More specifically, the bond between CAA and ICM promises to give aftershocks in the realm of talent representation. Industry insiders notice how deeply the talent representative market has become dominant in recent years (CAA and WME), with UTA lagging just behind at number 3 – and busy boutiques (Verve and Innovative). Large ish agencies such as Geresh, APA or Paradigm seem to be an endangered species. The next step of the UTA will definitely be monitored.

On the condition of anonymity, the leader of one talent organization said, “Over the years, you have been the three main players in CAA, WME and UTA. “ICM was far behind but not in the same category. Now there is no runner up. This is what consolidation does to any business in this country এটি it eliminates runner-ups.

According to another top dealmaker, disruption will occur as the CAA gets “even a little bigger”. It could force small companies to acquire their own acquisitions or bands to run exclusive competition efforts such as the exclusive CAA or WME parent company Endeavor, which has rejected suspects since the IPO in April and has acted respectfully as a public entity.

As predicted by many, small firms are sending CAA transactions as an opportunity for them to become flawed agents and prey on their clients. Any merger of this size would result in significant pruning, said Brian Lord, managing director of CAA Diversity Now under “caution and measurement” review. In the long run, while some doubt that small talent stores will be able to survive as an individual, boutiques are responding optimistically.

“We’re thrilled with the opportunities we create for our friends and the opportunities we create for ourselves,” said Brian Besser, head of Verve Talent and Literature. “We’re on the same path that we’re on, which is working for us, which is to go to the left if you go the most to the right.”

ICM Partners has been on the block for years, pointing out some of the suspects in the deal and specifically ordering the Writers Guild of America to stop packaging fees around series and movies starring its clients, a major source of income. The acquisition of the company’s CAA can be a universal exercise in proving that it can conduct a significant M&A transaction on the way to an IPO. Yet, says the Lord Diversity The larger agency that is being taken public is “not in front of our brains right now.”

At the heart of any agency is client service, which means the days of finding and landing jobs for actors, writers, directors and other artists responsible for creating content. Over the past decade, though, those three large firms have pursued private equity funds and aggressive diversification. They are spread across areas such as sports, live entertainment, music and comedy touring and corporate brand exploitation. Excluding sports, both CAA and ICM partners have lagged behind in these outdoor activities in recent years. The CAA will insist that it has purchased ICMs in areas such as MTV and lighting and publishing. But CAA’s rivals will also make the agency so big that such big stars demand to pay TLC.
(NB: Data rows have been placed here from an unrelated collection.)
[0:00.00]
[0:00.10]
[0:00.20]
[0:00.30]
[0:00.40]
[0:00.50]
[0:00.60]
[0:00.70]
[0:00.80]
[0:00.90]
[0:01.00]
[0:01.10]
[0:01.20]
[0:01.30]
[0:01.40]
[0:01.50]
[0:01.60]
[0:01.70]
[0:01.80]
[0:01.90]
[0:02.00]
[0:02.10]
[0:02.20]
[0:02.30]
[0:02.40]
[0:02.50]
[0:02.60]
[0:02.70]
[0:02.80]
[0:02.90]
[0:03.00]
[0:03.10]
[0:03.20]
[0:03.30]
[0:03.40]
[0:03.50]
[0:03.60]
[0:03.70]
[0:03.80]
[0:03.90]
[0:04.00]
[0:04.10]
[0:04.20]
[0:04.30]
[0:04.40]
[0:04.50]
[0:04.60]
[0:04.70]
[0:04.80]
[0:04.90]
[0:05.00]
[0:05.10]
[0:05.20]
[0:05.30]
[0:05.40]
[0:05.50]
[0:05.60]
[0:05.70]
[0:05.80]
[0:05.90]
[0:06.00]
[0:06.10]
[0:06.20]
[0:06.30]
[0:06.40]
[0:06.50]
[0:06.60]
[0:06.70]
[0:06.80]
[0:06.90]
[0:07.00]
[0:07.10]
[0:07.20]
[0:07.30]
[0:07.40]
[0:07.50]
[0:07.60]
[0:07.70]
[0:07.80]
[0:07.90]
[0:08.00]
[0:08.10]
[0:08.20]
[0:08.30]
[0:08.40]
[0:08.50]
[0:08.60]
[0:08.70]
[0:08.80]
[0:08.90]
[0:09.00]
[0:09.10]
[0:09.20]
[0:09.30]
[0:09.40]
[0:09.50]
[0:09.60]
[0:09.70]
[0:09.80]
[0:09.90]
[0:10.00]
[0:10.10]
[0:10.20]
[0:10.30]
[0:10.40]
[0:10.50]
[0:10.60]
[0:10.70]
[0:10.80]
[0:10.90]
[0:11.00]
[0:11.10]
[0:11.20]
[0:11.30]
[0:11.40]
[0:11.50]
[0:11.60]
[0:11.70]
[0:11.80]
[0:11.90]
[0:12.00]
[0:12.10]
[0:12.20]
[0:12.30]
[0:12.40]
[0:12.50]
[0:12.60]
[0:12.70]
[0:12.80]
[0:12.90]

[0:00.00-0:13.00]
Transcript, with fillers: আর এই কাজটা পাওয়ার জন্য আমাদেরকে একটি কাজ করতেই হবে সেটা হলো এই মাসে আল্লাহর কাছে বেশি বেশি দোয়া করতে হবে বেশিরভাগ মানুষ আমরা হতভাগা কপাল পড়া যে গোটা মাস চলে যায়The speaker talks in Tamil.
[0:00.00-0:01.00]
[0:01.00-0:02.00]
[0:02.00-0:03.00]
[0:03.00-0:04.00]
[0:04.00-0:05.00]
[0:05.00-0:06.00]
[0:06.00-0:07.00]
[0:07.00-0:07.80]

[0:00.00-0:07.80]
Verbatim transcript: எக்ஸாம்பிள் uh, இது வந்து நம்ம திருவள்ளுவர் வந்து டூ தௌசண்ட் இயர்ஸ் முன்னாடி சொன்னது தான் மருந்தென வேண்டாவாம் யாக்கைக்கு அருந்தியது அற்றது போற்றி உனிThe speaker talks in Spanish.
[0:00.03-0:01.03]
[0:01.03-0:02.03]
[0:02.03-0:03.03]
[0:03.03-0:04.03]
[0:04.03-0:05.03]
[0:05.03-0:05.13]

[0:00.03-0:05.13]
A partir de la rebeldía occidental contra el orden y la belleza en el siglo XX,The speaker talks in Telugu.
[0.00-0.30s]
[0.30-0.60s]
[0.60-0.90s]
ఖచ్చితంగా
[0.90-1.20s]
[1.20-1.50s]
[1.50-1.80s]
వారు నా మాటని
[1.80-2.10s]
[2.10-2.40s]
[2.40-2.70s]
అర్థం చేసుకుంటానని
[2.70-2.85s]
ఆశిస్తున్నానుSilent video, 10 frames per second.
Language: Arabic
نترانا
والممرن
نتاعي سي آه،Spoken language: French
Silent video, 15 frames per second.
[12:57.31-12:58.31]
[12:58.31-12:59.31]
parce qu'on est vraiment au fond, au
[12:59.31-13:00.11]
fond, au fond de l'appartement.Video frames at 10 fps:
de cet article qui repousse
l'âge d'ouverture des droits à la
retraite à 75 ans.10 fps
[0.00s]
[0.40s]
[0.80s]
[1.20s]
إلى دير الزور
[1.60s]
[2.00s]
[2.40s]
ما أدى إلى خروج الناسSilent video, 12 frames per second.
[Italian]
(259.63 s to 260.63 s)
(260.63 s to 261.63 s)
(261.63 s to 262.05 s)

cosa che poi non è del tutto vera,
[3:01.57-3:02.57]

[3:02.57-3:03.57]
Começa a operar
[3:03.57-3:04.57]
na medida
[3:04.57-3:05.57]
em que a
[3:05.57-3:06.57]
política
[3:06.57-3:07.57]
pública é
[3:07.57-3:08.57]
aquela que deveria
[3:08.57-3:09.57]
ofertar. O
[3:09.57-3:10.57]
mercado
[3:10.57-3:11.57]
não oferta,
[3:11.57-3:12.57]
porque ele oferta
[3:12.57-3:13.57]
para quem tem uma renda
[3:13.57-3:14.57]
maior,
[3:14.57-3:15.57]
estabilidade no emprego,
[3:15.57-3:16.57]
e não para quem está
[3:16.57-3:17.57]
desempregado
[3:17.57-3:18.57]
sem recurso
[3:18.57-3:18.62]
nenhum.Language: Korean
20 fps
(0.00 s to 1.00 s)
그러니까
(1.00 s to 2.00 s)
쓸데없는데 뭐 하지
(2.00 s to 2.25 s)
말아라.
CAA President Richard Lovette said the group “sees our business as a very close issue. It’s true how we feel about it. Which is undeniable, though, because working together has more resources for our clients. We’ve had our agenda for a long time.” To be very clear – which is serving clients and realizing this moment of huge change and transformation in the business environment. Clients really need strong, committed advocacy. “

Lord, who this summer became a vocal advocate in his legal battle with Disney over “Black Widow” compensation for his client Scarlett Johansson, hinted that the dispute was just the beginning of a new-world challenge for talent. As content producers and distributors enter a new level of combined energy, CAA wants to send the message that it can flex its muscles by entering many big names in the industry.

“We are optimistic; We’re not negative from a distance, ”Lord says.“ It’s incredibly difficult right now, because people on both sides of the financiers, distributors, marketing companies analyze what they can do and it doesn’t matter. As we work together, they are much more important than ever. And, “he added,” we’re doing it so we can be great and be a new entity for the future. “

Cynthia Littleton contributed to this report.